■ What the task requires
Below are records to repeat exactly. Omit the pictures from the copy.
===
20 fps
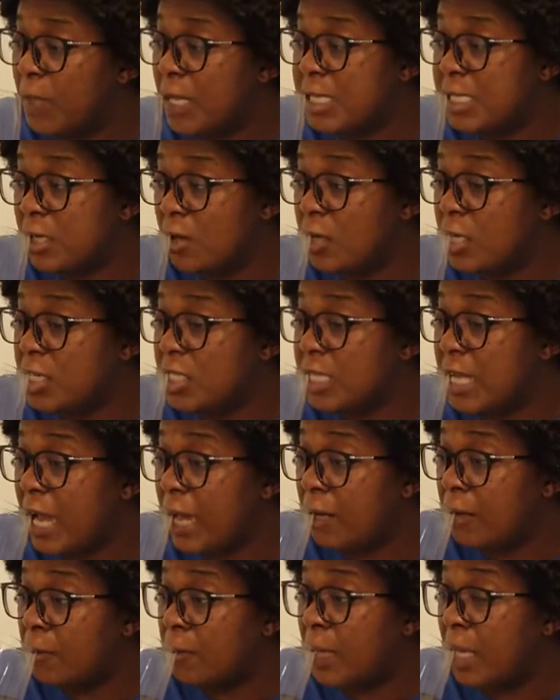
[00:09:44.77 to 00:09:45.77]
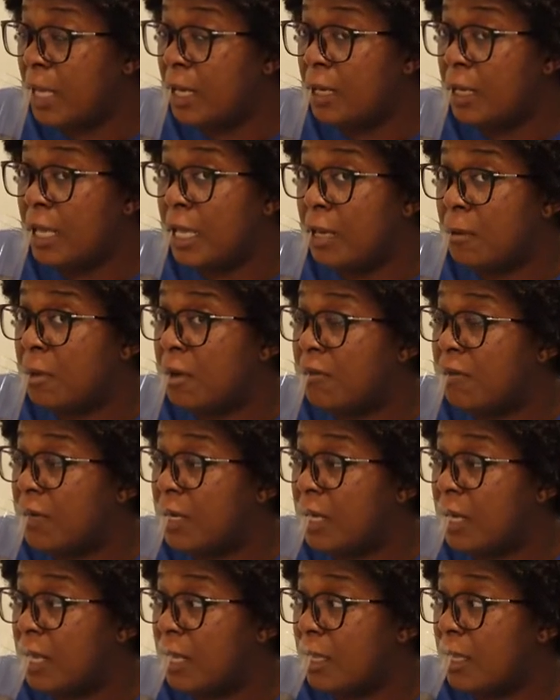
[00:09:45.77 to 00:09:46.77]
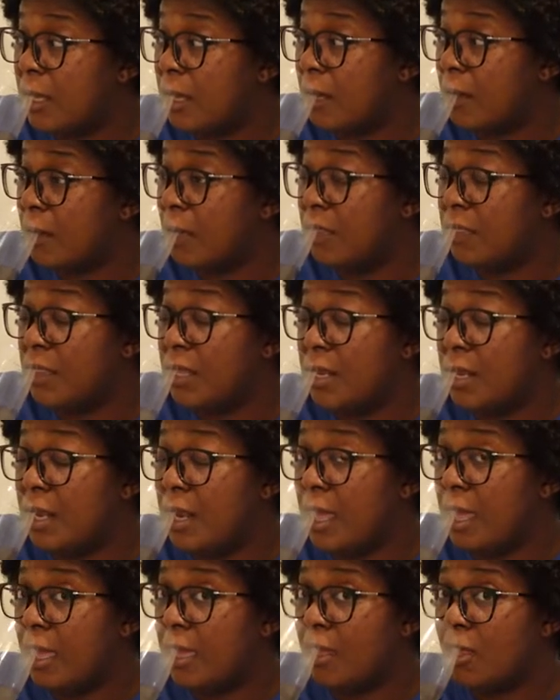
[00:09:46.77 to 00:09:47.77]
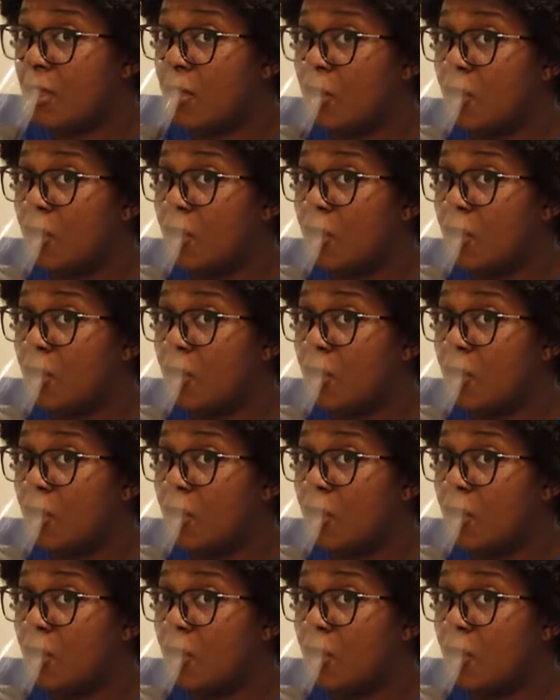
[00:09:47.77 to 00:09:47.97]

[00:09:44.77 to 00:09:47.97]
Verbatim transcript: So he shot him in, in the motherfucking neck, y'all. In the neck.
===
■ Answer space
20 fps
[00:09:44.77 to 00:09:45.77]
[00:09:45.77 to 00:09:46.77]
[00:09:46.77 to 00:09:47.77]
[00:09:47.77 to 00:09:47.97]

[00:09:44.77 to 00:09:47.97]
Verbatim transcript: So he shot him in, in the motherfucking neck, y'all. In the neck.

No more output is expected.